Sandra Foland, CEO of Baron Sign Manufacturing in Riviera Beach, who said her company is both an FPL vendor and of course, a customer, said FPL has given the firm personalized attention, such as checking voltage on Baron’s equipment. The firm also sold FPL a solar sign system.
“If I do not have electricity, then I cannot work,” said Foland, who said she is willing to pay more to ensure the best possible service.
Drew Martin, a Lake Worth resident and conservation chair of the Sierra Club’s Loxahatchee Group, said he is concerned about FPL’s political power.
“I am very unhappy that so many people have been asked to come here by FPL,” Martin said, questioning whether the testimony given under oath was really independent.
FPL is seeking a $1.337 billion, four-year base rate increase. If approved by the PSC it would begin in phases starting in 2017.
The total bill for a residential customer who uses 1,000 kilowatt hours a month would jump to $105.45 by June 2019 from $91.84 today.
The base rate portion of the bill would increase almost 24 percent from $57 this year to $70.28 in 2019.

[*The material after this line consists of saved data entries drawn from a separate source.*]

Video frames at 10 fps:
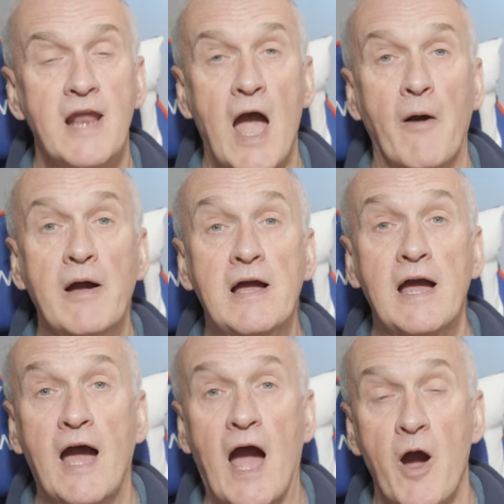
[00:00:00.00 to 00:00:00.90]
Now,
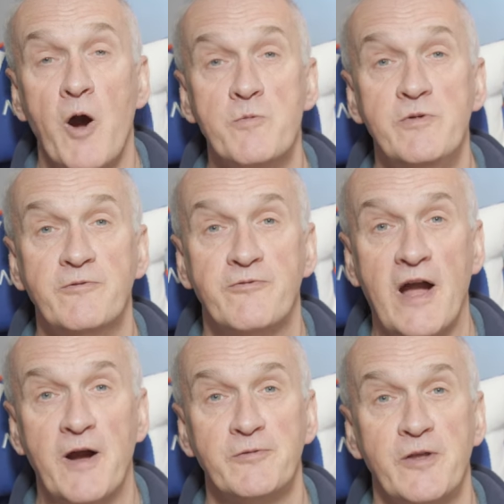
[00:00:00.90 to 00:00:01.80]
I hope you
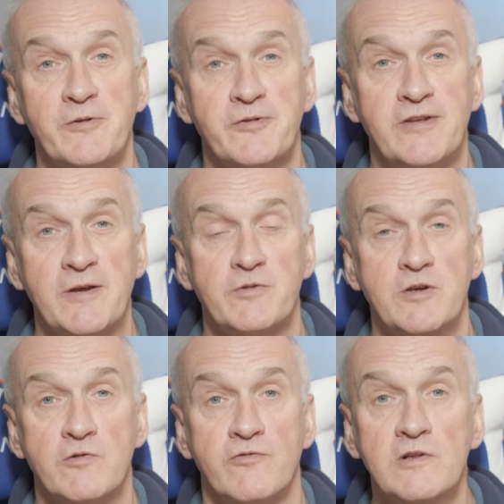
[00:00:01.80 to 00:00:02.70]
found those tips
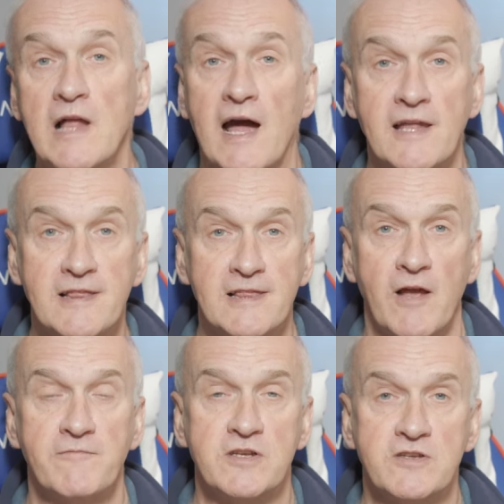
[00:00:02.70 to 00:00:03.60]
useful. I'd
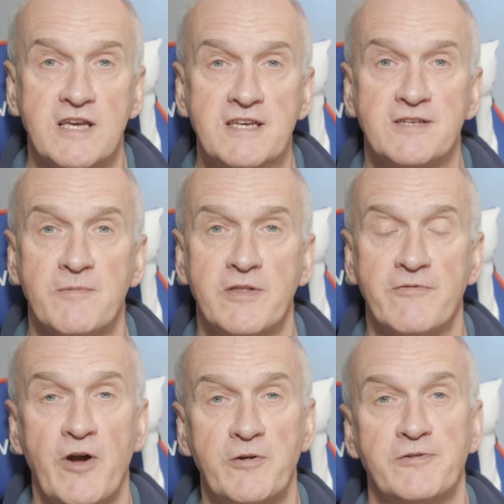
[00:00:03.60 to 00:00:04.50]
love to see some of
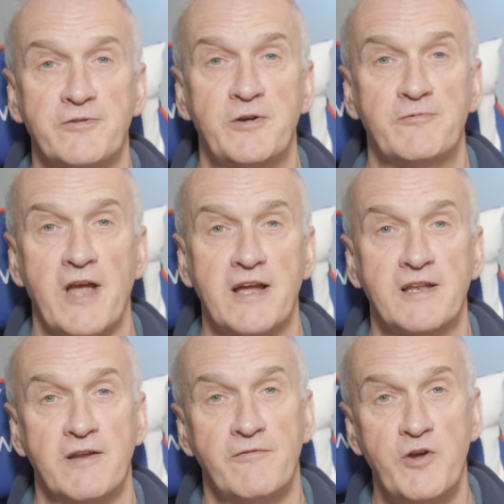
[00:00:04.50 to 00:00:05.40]
the photos you've
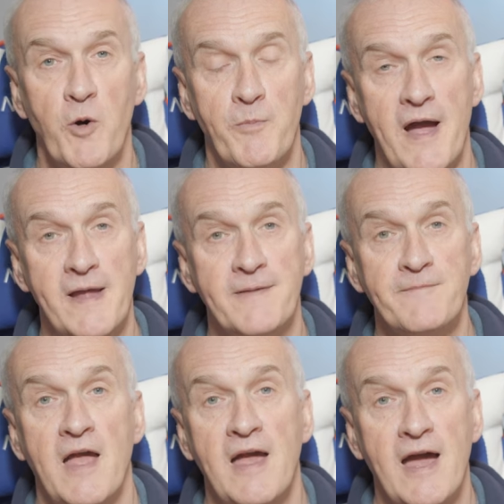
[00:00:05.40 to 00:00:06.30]
taken of your pet.
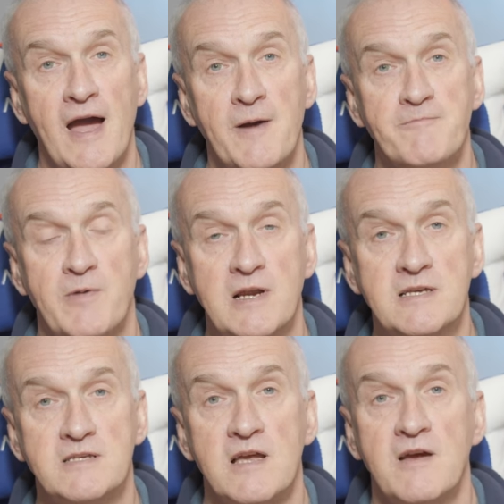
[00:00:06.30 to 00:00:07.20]

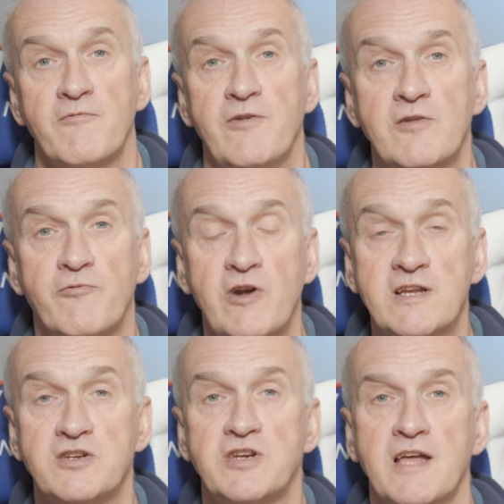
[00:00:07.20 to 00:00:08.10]
Please feel
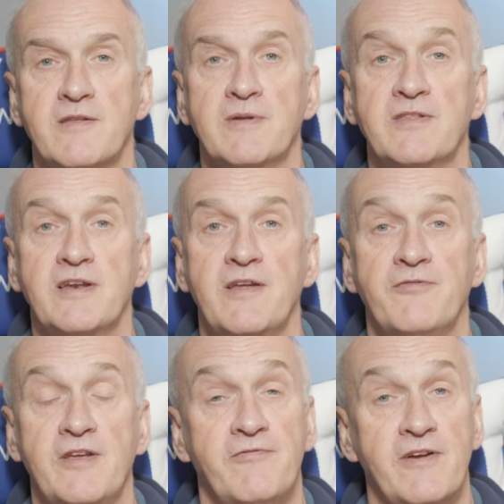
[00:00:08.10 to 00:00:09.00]
free to share them in the
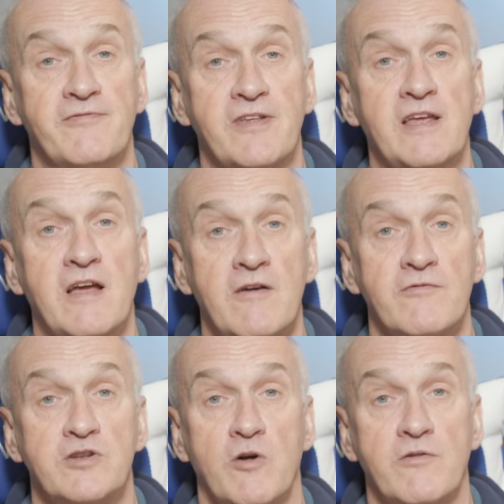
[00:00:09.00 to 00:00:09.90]
Nifty 50
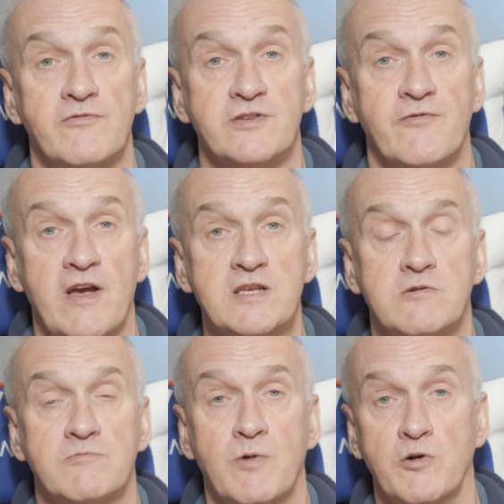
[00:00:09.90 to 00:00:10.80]
Photographers
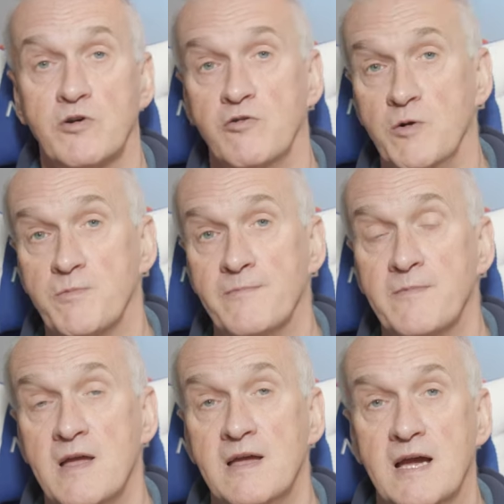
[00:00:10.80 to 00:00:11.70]
Facebook group,
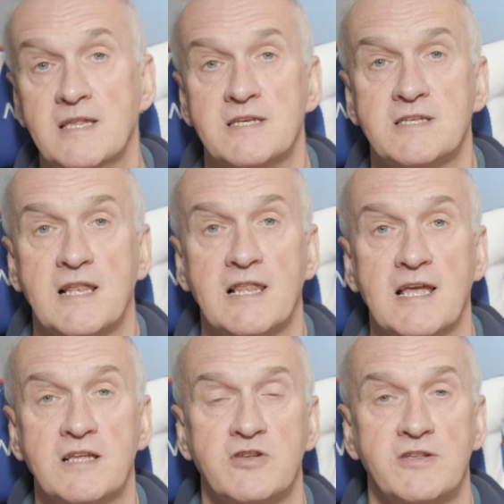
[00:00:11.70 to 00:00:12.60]
and there's a
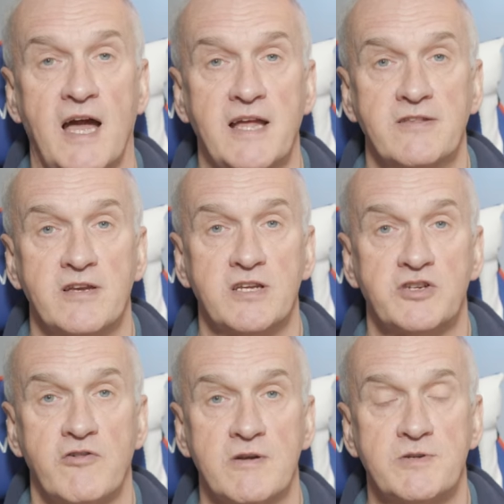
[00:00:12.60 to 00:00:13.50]
link to that in the
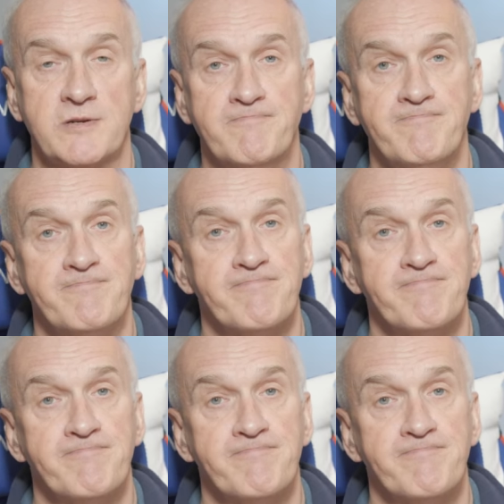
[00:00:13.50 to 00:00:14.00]
description.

The company is also seeking an overall rate of return on equity midpoint of 11.5 percent. Its current allowable range is 9.5 percent to 11.5 percent.

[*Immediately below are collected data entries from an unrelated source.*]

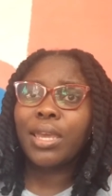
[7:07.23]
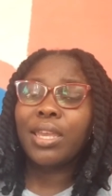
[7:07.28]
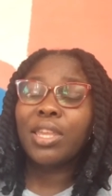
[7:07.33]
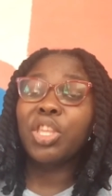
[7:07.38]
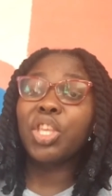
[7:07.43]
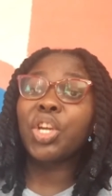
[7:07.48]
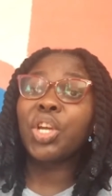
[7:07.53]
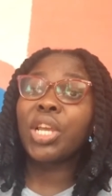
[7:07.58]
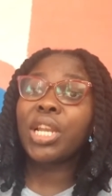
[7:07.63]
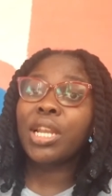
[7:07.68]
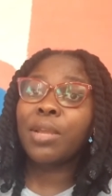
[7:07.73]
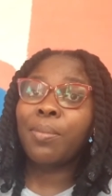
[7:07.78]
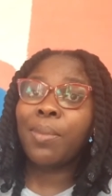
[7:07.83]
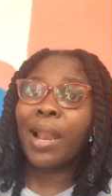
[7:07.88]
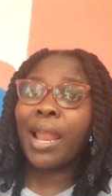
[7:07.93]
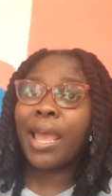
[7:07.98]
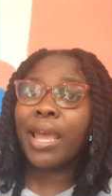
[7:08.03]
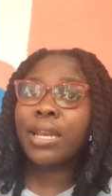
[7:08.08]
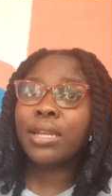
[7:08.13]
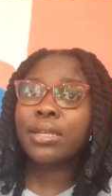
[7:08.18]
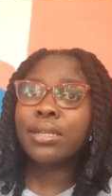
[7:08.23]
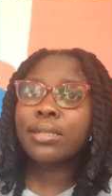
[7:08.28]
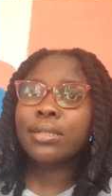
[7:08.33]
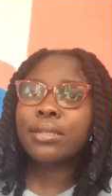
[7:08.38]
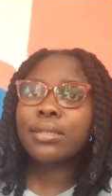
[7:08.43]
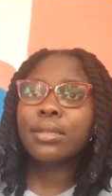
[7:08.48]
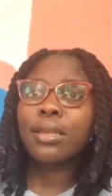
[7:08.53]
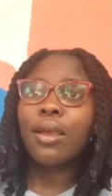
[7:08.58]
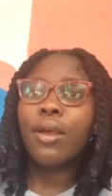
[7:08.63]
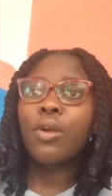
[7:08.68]
yearly
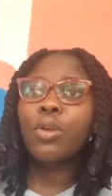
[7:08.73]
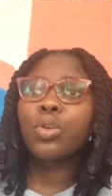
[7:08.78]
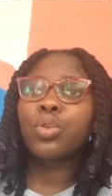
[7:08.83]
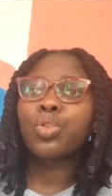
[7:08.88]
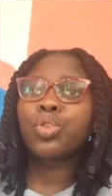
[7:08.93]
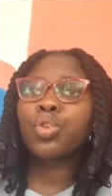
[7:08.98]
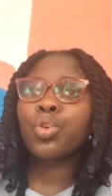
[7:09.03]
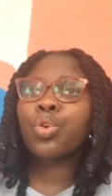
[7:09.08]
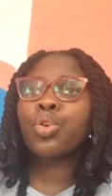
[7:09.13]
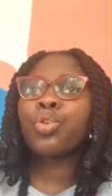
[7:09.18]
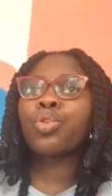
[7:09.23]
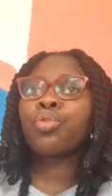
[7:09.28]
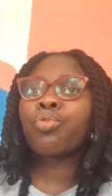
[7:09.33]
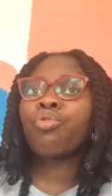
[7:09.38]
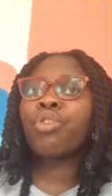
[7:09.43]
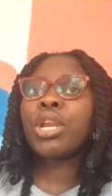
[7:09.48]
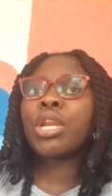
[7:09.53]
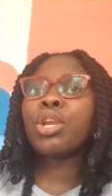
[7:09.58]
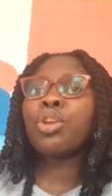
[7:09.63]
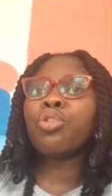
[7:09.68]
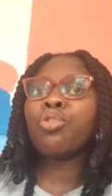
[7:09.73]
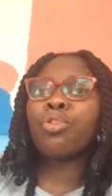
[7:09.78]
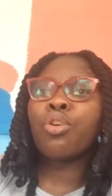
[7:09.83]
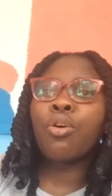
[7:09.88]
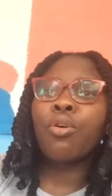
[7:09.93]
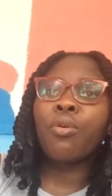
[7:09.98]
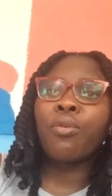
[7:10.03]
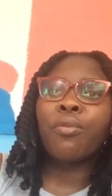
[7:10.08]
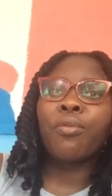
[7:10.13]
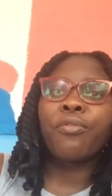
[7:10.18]
planners, so you already
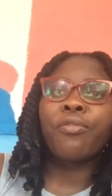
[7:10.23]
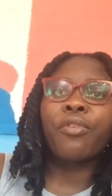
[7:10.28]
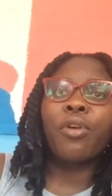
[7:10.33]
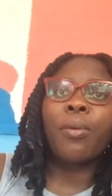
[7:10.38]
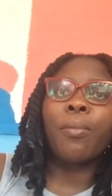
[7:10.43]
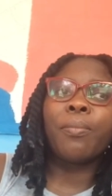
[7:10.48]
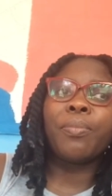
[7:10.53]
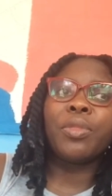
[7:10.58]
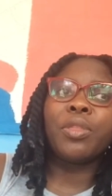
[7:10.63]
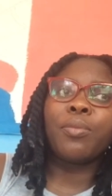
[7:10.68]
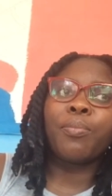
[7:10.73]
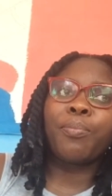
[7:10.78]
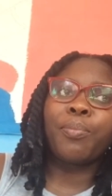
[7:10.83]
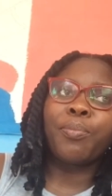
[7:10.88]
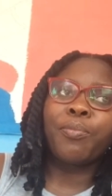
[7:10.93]
know from the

At the hearing’s outset, Kelly said that FPL is a good company, but that’s not what the rate case’s issues are.
“This case is about FPL proving everything they are asking for is reasonable and prudent,” Kelly said.

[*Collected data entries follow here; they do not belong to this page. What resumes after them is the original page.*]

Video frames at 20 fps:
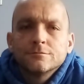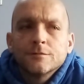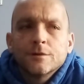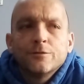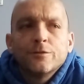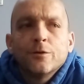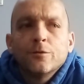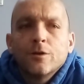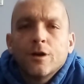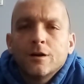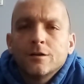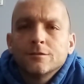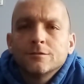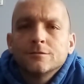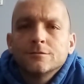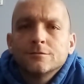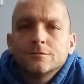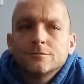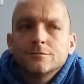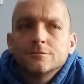I felt like
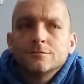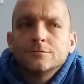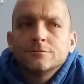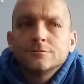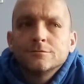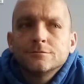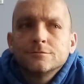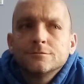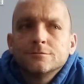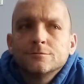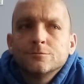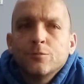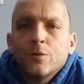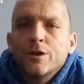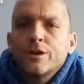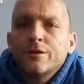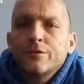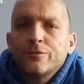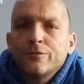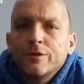
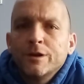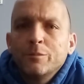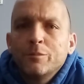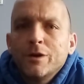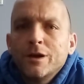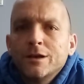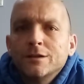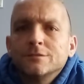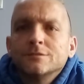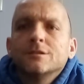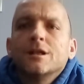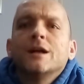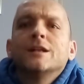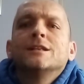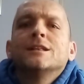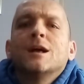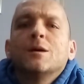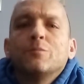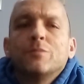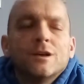one of the 3 bears laying
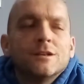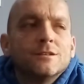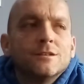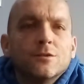in that bed,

Schef Wright, an attorney representing the Florida Retail Federation, which opposes the rate increase, said that even without an increase next year, FPL can still make $1.6 billion in profits.
Eric Silagy, FPL’s president and CEO, said the company has been investing $3 billion to $4 billion a year in infrastructure to provide more reliable service, while customer bills have decreased 15 percent in the last 10 years.